Supplied data:
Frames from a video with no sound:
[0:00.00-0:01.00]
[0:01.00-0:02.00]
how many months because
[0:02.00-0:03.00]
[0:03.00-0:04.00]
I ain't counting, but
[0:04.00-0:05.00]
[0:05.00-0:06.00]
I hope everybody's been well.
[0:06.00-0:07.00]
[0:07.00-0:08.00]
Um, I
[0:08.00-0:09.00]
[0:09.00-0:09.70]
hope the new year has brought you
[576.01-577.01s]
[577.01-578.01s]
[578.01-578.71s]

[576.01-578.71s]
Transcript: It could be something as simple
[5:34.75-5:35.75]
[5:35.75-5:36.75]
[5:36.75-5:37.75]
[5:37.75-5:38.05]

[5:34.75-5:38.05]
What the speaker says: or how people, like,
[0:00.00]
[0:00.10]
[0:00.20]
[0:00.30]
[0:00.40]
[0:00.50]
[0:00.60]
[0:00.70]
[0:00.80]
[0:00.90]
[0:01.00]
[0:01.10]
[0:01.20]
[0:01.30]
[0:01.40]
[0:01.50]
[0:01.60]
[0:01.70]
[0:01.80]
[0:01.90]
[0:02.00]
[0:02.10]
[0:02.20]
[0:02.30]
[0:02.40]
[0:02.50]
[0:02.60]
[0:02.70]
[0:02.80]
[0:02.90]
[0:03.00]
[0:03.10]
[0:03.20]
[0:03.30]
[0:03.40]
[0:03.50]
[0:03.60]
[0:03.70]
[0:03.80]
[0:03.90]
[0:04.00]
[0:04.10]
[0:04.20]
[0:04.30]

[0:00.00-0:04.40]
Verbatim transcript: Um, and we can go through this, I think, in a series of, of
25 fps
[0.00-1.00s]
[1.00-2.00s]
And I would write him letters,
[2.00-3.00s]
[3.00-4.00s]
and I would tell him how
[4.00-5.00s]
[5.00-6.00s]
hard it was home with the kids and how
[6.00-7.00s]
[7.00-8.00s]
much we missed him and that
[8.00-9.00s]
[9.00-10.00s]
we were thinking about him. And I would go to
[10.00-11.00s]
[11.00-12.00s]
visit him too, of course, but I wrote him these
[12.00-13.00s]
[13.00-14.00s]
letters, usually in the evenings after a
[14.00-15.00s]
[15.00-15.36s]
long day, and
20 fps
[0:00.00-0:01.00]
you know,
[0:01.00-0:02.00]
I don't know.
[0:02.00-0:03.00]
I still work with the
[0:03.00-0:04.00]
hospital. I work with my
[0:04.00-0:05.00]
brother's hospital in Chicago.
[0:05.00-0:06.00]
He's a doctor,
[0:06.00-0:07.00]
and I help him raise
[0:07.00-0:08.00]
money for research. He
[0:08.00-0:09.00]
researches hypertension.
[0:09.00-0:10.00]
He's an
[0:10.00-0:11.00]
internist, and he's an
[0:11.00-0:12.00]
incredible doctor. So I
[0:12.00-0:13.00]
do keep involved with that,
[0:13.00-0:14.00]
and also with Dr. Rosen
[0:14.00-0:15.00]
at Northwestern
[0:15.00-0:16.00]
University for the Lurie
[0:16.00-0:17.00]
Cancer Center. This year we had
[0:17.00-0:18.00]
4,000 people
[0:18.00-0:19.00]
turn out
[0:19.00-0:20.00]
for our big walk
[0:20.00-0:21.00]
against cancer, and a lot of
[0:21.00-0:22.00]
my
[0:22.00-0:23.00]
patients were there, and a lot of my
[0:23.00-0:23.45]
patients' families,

Task: Repeat, word for word, all the lines above.

Output for this task:
Frames from a video with no sound:
[0:00.00-0:01.00]
[0:01.00-0:02.00]
how many months because
[0:02.00-0:03.00]
[0:03.00-0:04.00]
I ain't counting, but
[0:04.00-0:05.00]
[0:05.00-0:06.00]
I hope everybody's been well.
[0:06.00-0:07.00]
[0:07.00-0:08.00]
Um, I
[0:08.00-0:09.00]
[0:09.00-0:09.70]
hope the new year has brought you
[576.01-577.01s]
[577.01-578.01s]
[578.01-578.71s]

[576.01-578.71s]
Transcript: It could be something as simple
[5:34.75-5:35.75]
[5:35.75-5:36.75]
[5:36.75-5:37.75]
[5:37.75-5:38.05]

[5:34.75-5:38.05]
What the speaker says: or how people, like,
[0:00.00]
[0:00.10]
[0:00.20]
[0:00.30]
[0:00.40]
[0:00.50]
[0:00.60]
[0:00.70]
[0:00.80]
[0:00.90]
[0:01.00]
[0:01.10]
[0:01.20]
[0:01.30]
[0:01.40]
[0:01.50]
[0:01.60]
[0:01.70]
[0:01.80]
[0:01.90]
[0:02.00]
[0:02.10]
[0:02.20]
[0:02.30]
[0:02.40]
[0:02.50]
[0:02.60]
[0:02.70]
[0:02.80]
[0:02.90]
[0:03.00]
[0:03.10]
[0:03.20]
[0:03.30]
[0:03.40]
[0:03.50]
[0:03.60]
[0:03.70]
[0:03.80]
[0:03.90]
[0:04.00]
[0:04.10]
[0:04.20]
[0:04.30]

[0:00.00-0:04.40]
Verbatim transcript: Um, and we can go through this, I think, in a series of, of
25 fps
[0.00-1.00s]
[1.00-2.00s]
And I would write him letters,
[2.00-3.00s]
[3.00-4.00s]
and I would tell him how
[4.00-5.00s]
[5.00-6.00s]
hard it was home with the kids and how
[6.00-7.00s]
[7.00-8.00s]
much we missed him and that
[8.00-9.00s]
[9.00-10.00s]
we were thinking about him. And I would go to
[10.00-11.00s]
[11.00-12.00s]
visit him too, of course, but I wrote him these
[12.00-13.00s]
[13.00-14.00s]
letters, usually in the evenings after a
[14.00-15.00s]
[15.00-15.36s]
long day, and
20 fps
[0:00.00-0:01.00]
you know,
[0:01.00-0:02.00]
I don't know.
[0:02.00-0:03.00]
I still work with the
[0:03.00-0:04.00]
hospital. I work with my
[0:04.00-0:05.00]
brother's hospital in Chicago.
[0:05.00-0:06.00]
He's a doctor,
[0:06.00-0:07.00]
and I help him raise
[0:07.00-0:08.00]
money for research. He
[0:08.00-0:09.00]
researches hypertension.
[0:09.00-0:10.00]
He's an
[0:10.00-0:11.00]
internist, and he's an
[0:11.00-0:12.00]
incredible doctor. So I
[0:12.00-0:13.00]
do keep involved with that,
[0:13.00-0:14.00]
and also with Dr. Rosen
[0:14.00-0:15.00]
at Northwestern
[0:15.00-0:16.00]
University for the Lurie
[0:16.00-0:17.00]
Cancer Center. This year we had
[0:17.00-0:18.00]
4,000 people
[0:18.00-0:19.00]
turn out
[0:19.00-0:20.00]
for our big walk
[0:20.00-0:21.00]
against cancer, and a lot of
[0:21.00-0:22.00]
my
[0:22.00-0:23.00]
patients were there, and a lot of my
[0:23.00-0:23.45]
patients' families,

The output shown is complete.